Journal of Physics: Condensed Matter
- Discipline: Condensed matter physics
- Language: English
- Edited by: Peter A. Dowben

Publication details
- History: 1989-present
- Publisher: IOP Publishing (United Kingdom)
- Frequency: Weekly
- Open access: Hybrid
- Impact factor: 2.9 (2025)

Standard abbreviations
- ISO 4: J. Phys. Condens. Matter

Indexing
- CODEN: JCOMEL
- ISSN: 0953-8984 (print) 1361-648X (web)
- LCCN: 89655558
- OCLC no.: 34482386

Links
- Journal homepage;

= Journal of Physics: Condensed Matter =

Journal of Physics: Condensed Matter is a weekly peer-reviewed scientific journal established in 1989 and published by IOP Publishing. The journal covers all areas of condensed matter physics including soft matter and nanostructures.
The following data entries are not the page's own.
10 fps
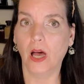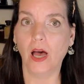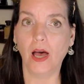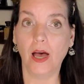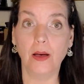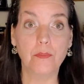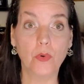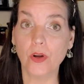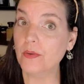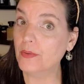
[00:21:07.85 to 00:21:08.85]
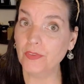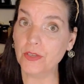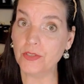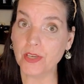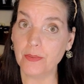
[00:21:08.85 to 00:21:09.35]
um, more
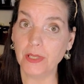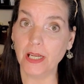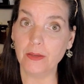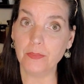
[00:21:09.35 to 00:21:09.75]
reviews coming up.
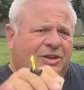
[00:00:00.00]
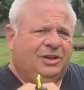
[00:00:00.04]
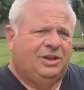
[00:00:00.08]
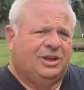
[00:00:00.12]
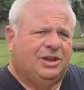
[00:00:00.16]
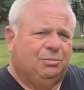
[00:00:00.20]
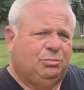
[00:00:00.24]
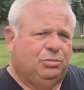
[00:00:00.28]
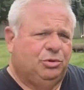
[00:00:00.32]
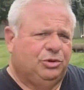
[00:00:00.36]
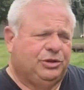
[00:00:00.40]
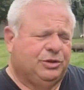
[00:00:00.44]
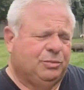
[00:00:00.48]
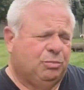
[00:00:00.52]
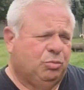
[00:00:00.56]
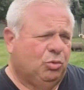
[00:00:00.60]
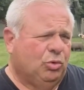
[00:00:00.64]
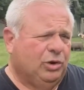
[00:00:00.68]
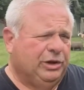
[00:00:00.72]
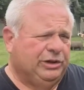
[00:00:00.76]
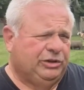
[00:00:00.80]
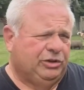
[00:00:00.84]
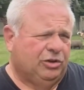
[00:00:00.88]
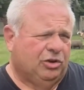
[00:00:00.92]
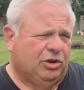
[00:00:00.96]
and put the
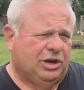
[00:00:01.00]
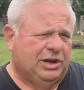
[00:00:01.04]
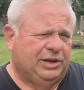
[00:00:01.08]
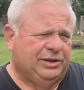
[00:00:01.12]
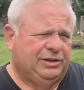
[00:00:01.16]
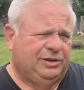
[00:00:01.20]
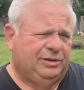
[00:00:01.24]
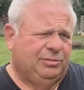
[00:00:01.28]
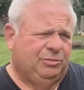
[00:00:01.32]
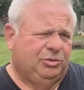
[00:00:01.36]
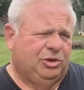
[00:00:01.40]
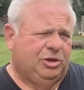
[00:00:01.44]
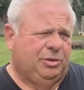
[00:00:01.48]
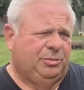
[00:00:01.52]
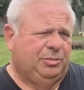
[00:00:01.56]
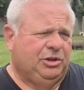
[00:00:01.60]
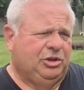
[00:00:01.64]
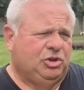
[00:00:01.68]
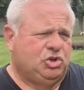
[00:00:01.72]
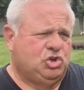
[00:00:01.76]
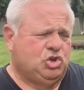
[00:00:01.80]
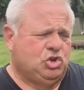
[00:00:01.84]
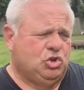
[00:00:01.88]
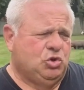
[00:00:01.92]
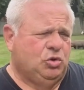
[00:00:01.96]
point on. I'm going to be
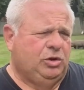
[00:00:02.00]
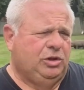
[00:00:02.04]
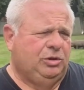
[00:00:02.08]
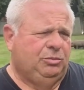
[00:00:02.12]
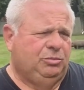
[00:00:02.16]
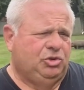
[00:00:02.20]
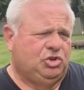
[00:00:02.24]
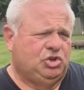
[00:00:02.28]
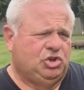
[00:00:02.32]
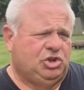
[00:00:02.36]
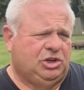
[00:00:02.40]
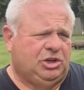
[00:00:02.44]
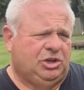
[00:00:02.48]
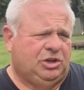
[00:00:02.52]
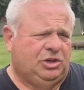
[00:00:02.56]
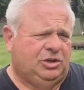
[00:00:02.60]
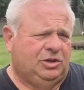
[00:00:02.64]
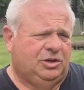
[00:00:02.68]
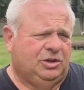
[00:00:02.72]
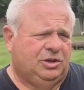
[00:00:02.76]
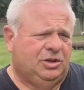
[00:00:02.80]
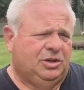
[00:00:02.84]
a shooting machine.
The editor-in-chief is Peter A. Dowben from the University of Nebraska-Lincoln.

The journal was formed by the merger of Journal of Physics C: Solid State Physics and Journal of Physics F: Metal Physics in 1989.
== Abstracting and indexing ==
This journal is abstracted and indexed in:

- Aerospace and High Technology Database
- Chemical Abstracts
- Compendex
- Current Contents/Physical, Chemical & Earth Sciences
- Environmental Sciences & Pollution Management
- GeoRef
- Inspec
- International Nuclear Information System
- Materials Science Citation Index
- NASA Astrophysics Data System
- PASCAL
- Science Citation Index Expanded
- Scopus
- VINITI Database RAS

According to the Journal Citation Reports, the journal has a 2025 impact factor of 2.9.